Quote:
Originally Posted by tantragna @vina, as you claim about the industrial production of H2 is from methane, ...
Also note that I am not trying to make electricity by this process, I am trying to make an alternate fuel or better put as an fuel enhancer, so it may work or at worse it may not! So the energy used to release or split water is not recovered by chemical reaction to make electricity, but from mechanical energy using it as fuel in an ICE. Anyways I have already set a positive mood to give it a try atleast! Its better to do something constructive in the free-time, than the time (and money) we spend to do useless loafing around at many times.  Just trying my bit to conserve whatever we have in a better ways. As I am also into & interested in motorsports, I know the amount of dirty spill we cause on the environment. I had initially thought to make an electric bike or vehicle, but after some careful thinking & research found out that the battery units make the most of the damage on environment. So the water to water theory (atleast in theory sounds good) was a safe bet, so am working on it. Right now only on rigorous research, will find funds to materialize it to give it a try! Amen!

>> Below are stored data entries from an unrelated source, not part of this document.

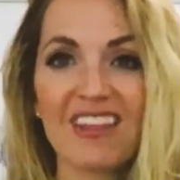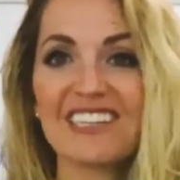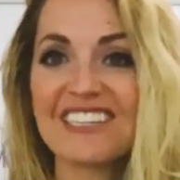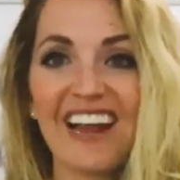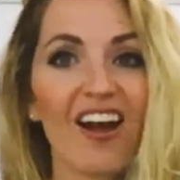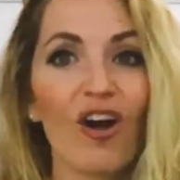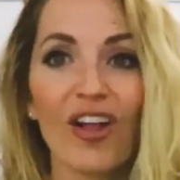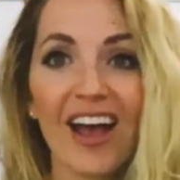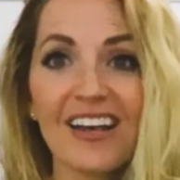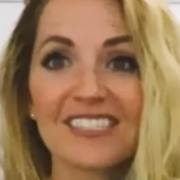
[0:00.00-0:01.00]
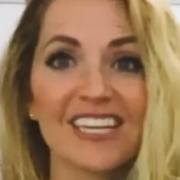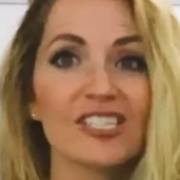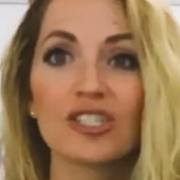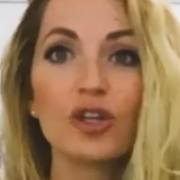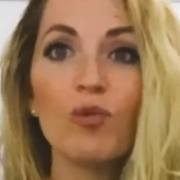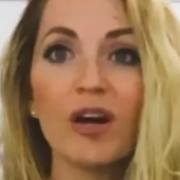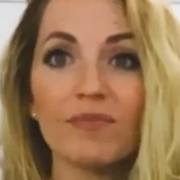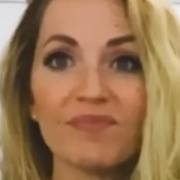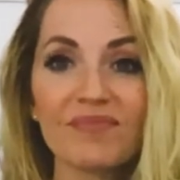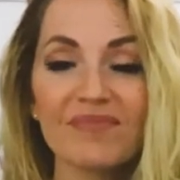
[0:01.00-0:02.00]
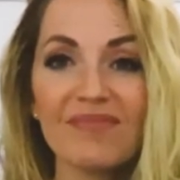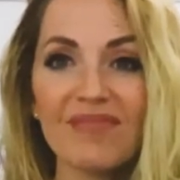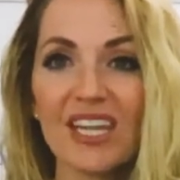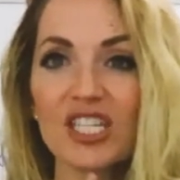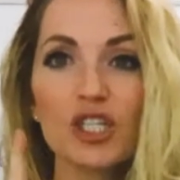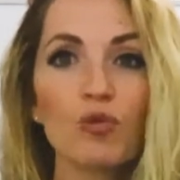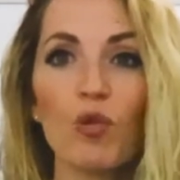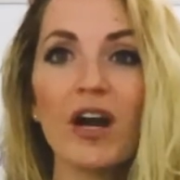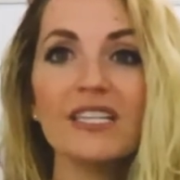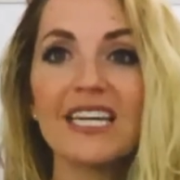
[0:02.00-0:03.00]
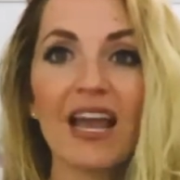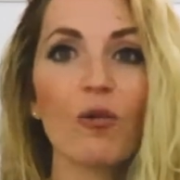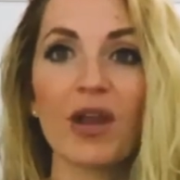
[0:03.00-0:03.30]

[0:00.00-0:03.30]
then today all I ask is just do one just one day a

In the same wikipedia page, I found this too..
I am re-thinking now  |
Thanks first of all for taking it in the right spirit. Regarding the qikipedia entry I guess you reached this page:
Hydrogen production - Wikipedia, the free encyclopedia
As you can see, the very first entry is regarding Fertilisers - Urea production is by far the largest industrial Hydrogen consumer in the world - they use ammonia as feedstack which requires Hydrogen as its feedstock which then requires Natural Gas.
If you see Govt. of India policy regarding Natural gas - Fertiliser industry falls under the highest priority sector.
(BTW - Carbon black is produced as a by product and is then used by one major automotive component -
can you guess which one?)
I understood what you were trying to do after going to HHO pages on the internet. The thing is producing electricity from H2 gives you a far higher efficiency (80+ %) than ICE will ever give (less than 50% under best of circumstances) - bear in mind that Hydrogen is not like petrol or diesel - unlike petroleum
Hydrogen is not a source of energy - it can be a fuel, but energy to generate this fuel has to come from somewhere else.
Most of the Times-of-India kind of press (including HT, IE, ...) has journalists who were no good at Science to begin with and easily overlook such simple facts (and then accuse everyone else to be in the pockets of oil industry) - then they get impressed by spoonfeeding from people who are still wedded to Hydrogen.
If you read pure tech journals (and by tech I don't mean IT - there is hardly any science in what is generally known as information science) people have been cold about Hydrogen for decades now - even so research goes on by several commendably dedicated people and they do get due credit (minus the hype generated by idiot CEOs in gullible and stupid generic media)
I'm assuming you know enough about Carnot cycle (the fundamental thermodynamic cycle for heat-mechanical energy conversion -> this is the most optimal cycle possible and real engines try to approximate it as much as possible). And analysis shows that max thermal efficieny possible, assuming there are no other limits, depends on the initial and final temperatures of the working fluid. In ICE final temperature can be no lower than ambient (And usually far higher) while initial temperature can not be increased beyond a limit (otherwise engine's internal surfaces will sustain damage in no time) - hence the limitations (apart from the fact that you do not use ideal gases as working fluid).
Coming to batteries (this includes eletrolysis) the reason you lose energy is that even in what are known as "reversible reactions" the electro-chemical potential needed to go in one direction of the equation (this is usually the direction where battery gives out power) is less than in the other direction (this is the charging part). This is due to vagaries of activation energy barriers encoutered in the reaction AFAIK. The ratio of the two electro-chemical potentials is the max efficiency that you can achieve in theory.
For Li-ion batteries used in cellphones, the first voltage is about 3.7V (it falls considerably when battery is discharged, but that is not due to chemical properties, that is due to other limitations like internal resistance of battery) while the second voltage is about 4.1V.
So theoretically charge/discharge cycle can give back about 100*3.7/4.1 = 90% of the energy used up in charging the battery. For lead acid battery this falls to about 85%. In both cases actually efficiency achieved is 5% to 10% lower due to engineering decisions taken.
For electrolysis of water - AFAIK (and remember from my first semester chemistry lectures) the ratio falls quite a bit below 40% - hence there is no way you can recover more than 30% of the energy that goes into "charging" the battery (where charging the battery means generating H2+O2 by electrolysis of water, and discharging means creating water by reacting the two). Keep in mind that even if the second part of this "battery" is done by buring H2 and running ICE with that - you'll be dealing with Carnot cycle (rather than Gibbs Free energy) and the efficiency will be worse.
Regarding the urine part well
But seriously - if you are up to it, then it makes more sense to use urine directly as a fertiliser (rather than going on to produce urea in the first place) - that way you'll save far more energy. This sort of usage is called organic farming.